Stored dataset items:
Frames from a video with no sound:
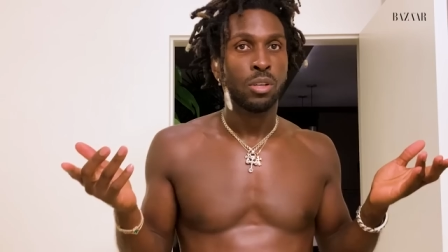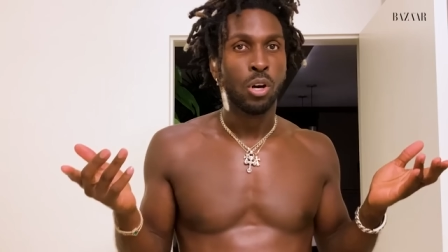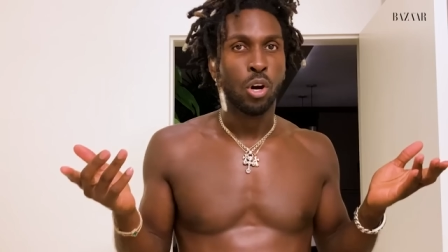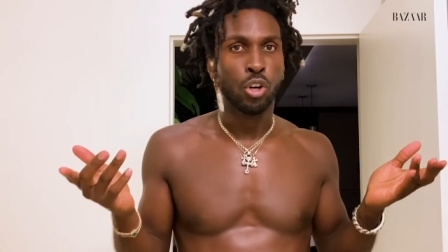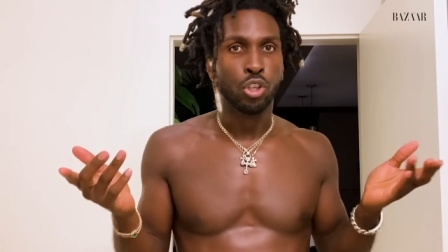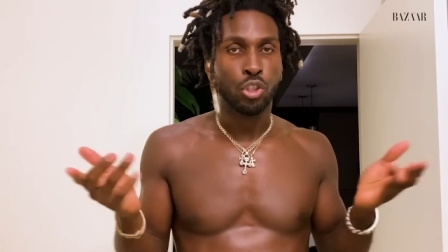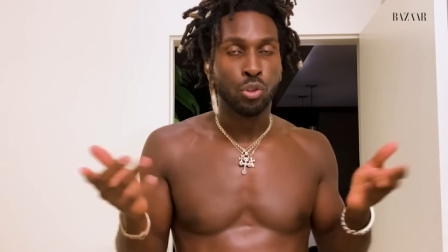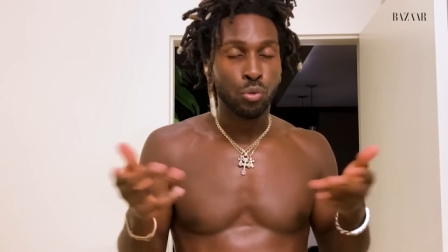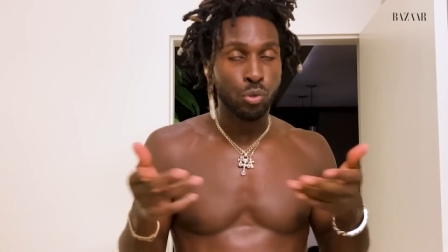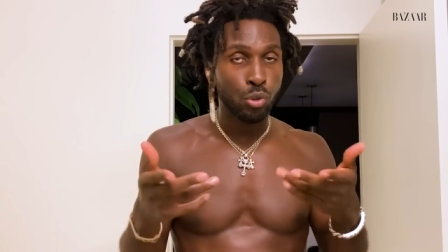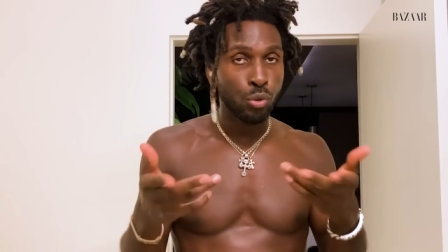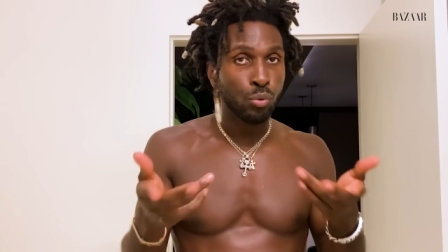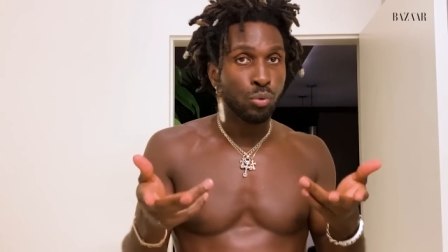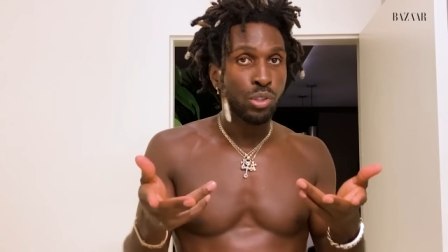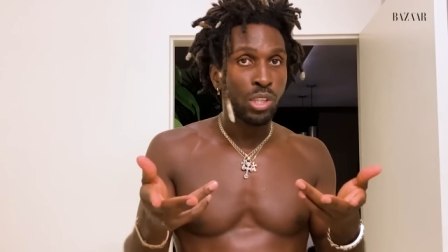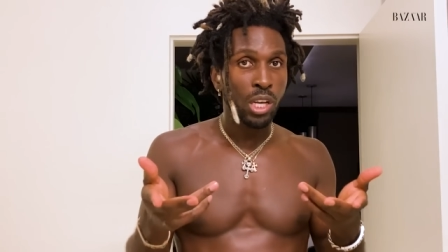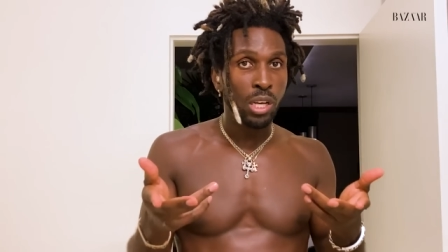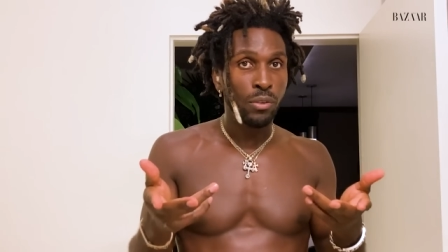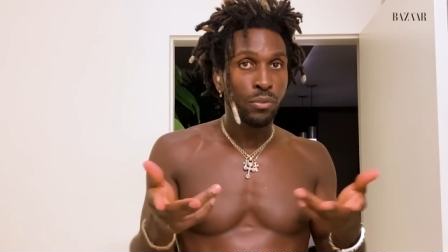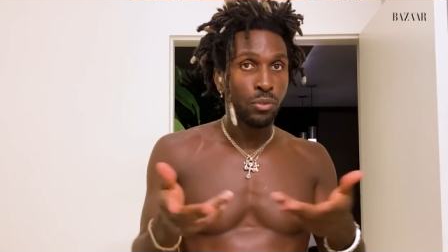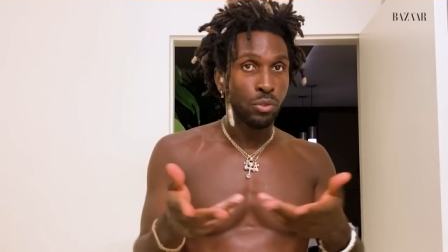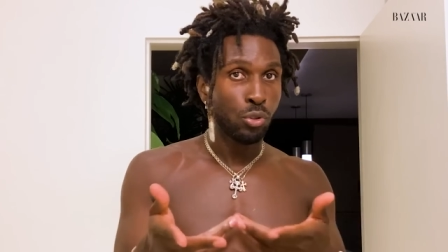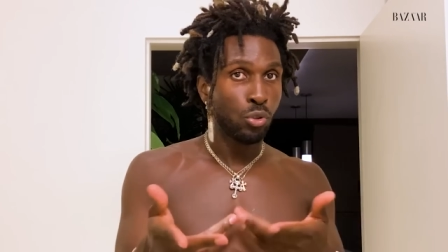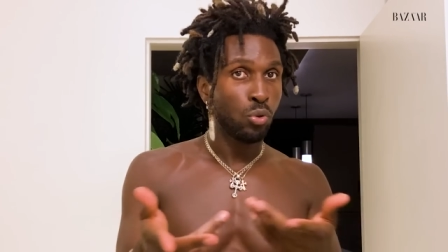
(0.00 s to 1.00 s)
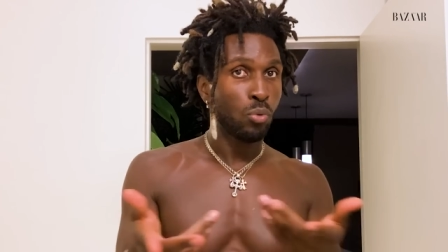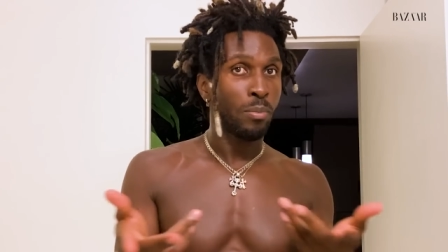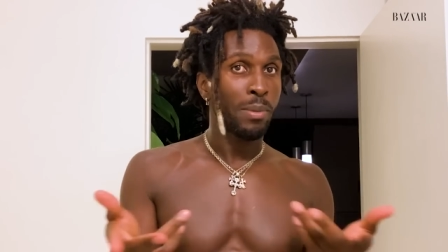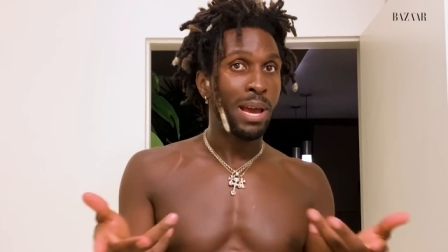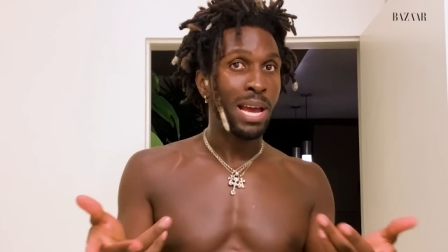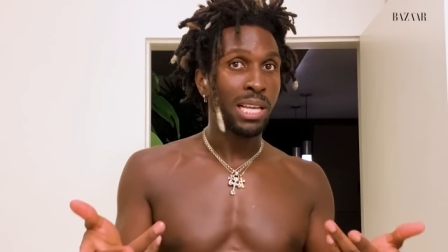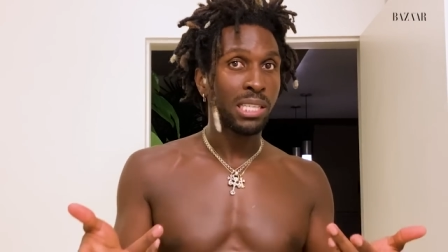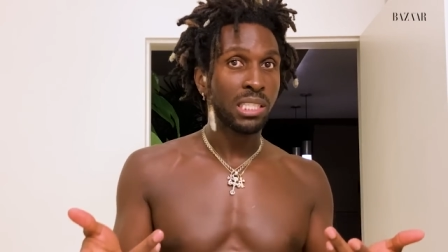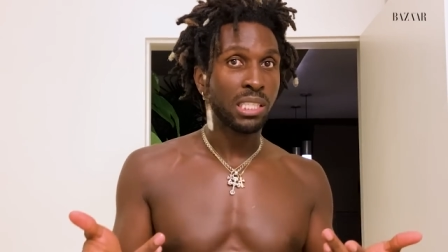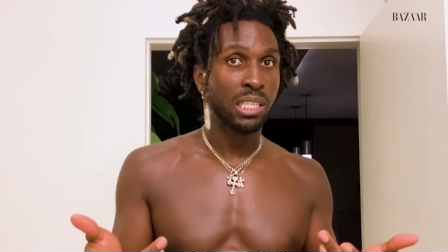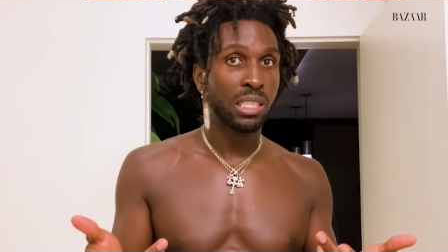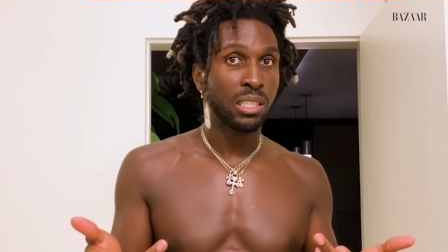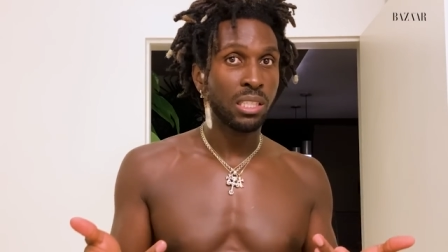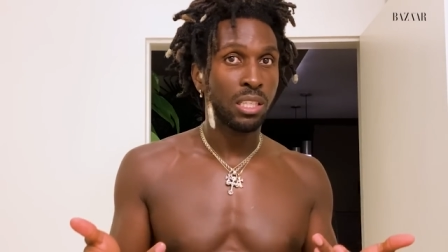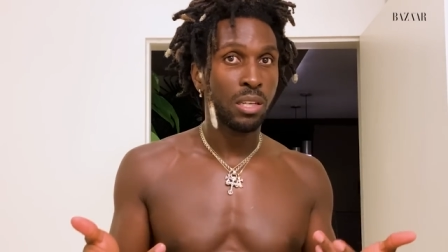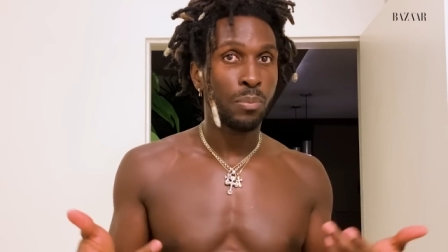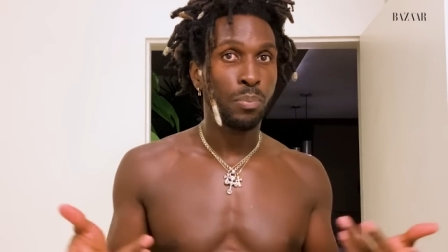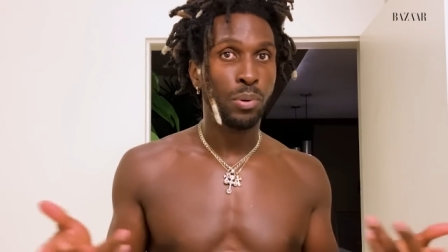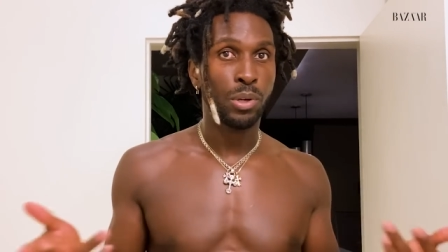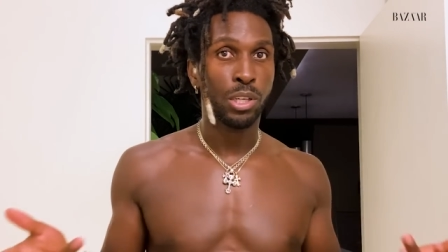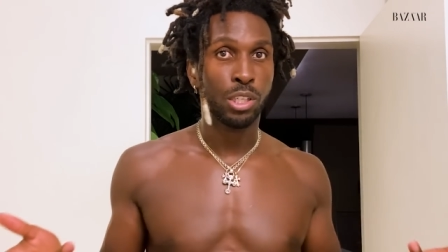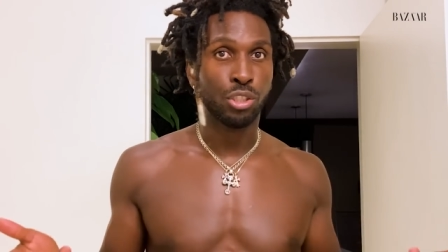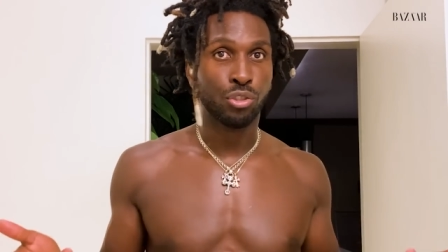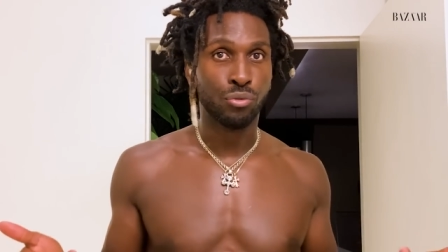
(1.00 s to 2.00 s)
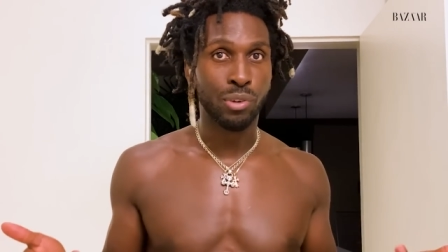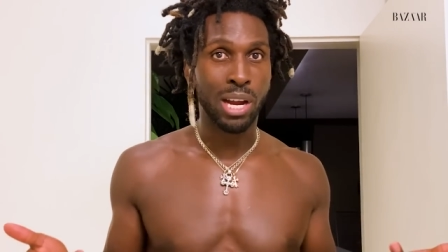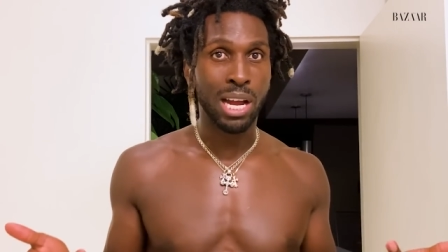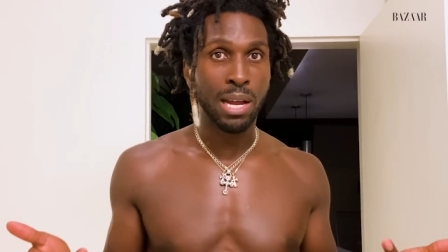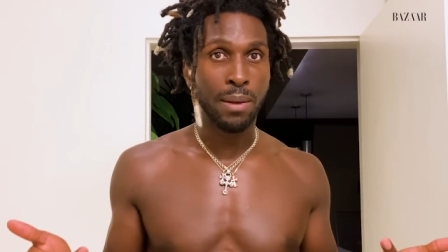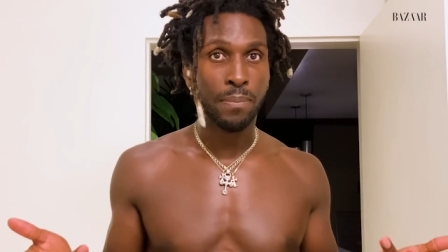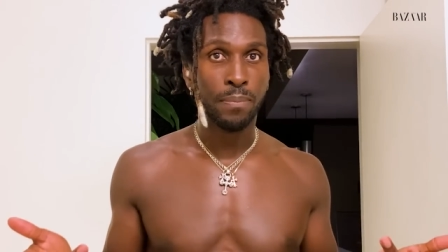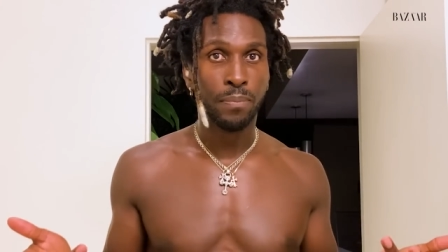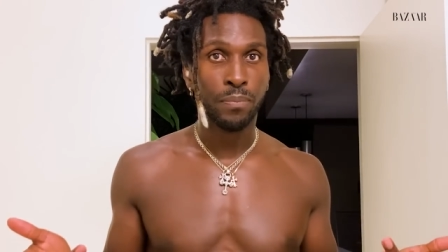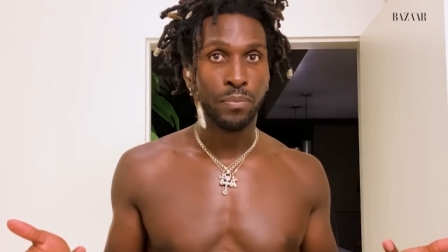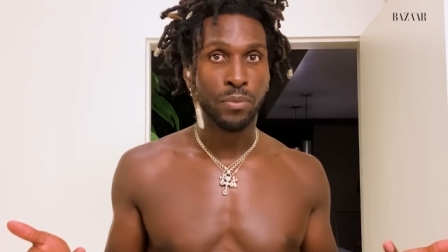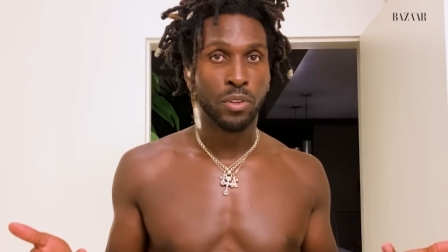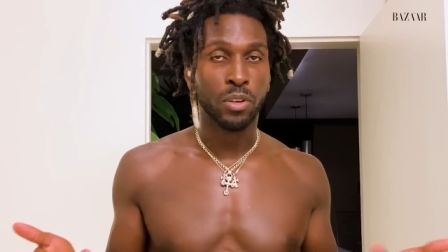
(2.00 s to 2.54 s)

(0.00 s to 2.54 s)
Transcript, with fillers: Oh, you too tough? You too masculine to put a drop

**About this task**
Among the records, find each line where the word "with" occurs, and copy it.

**Written response**
Frames from a video with no sound:
Transcript, with fillers: Oh, you too tough? You too masculine to put a drop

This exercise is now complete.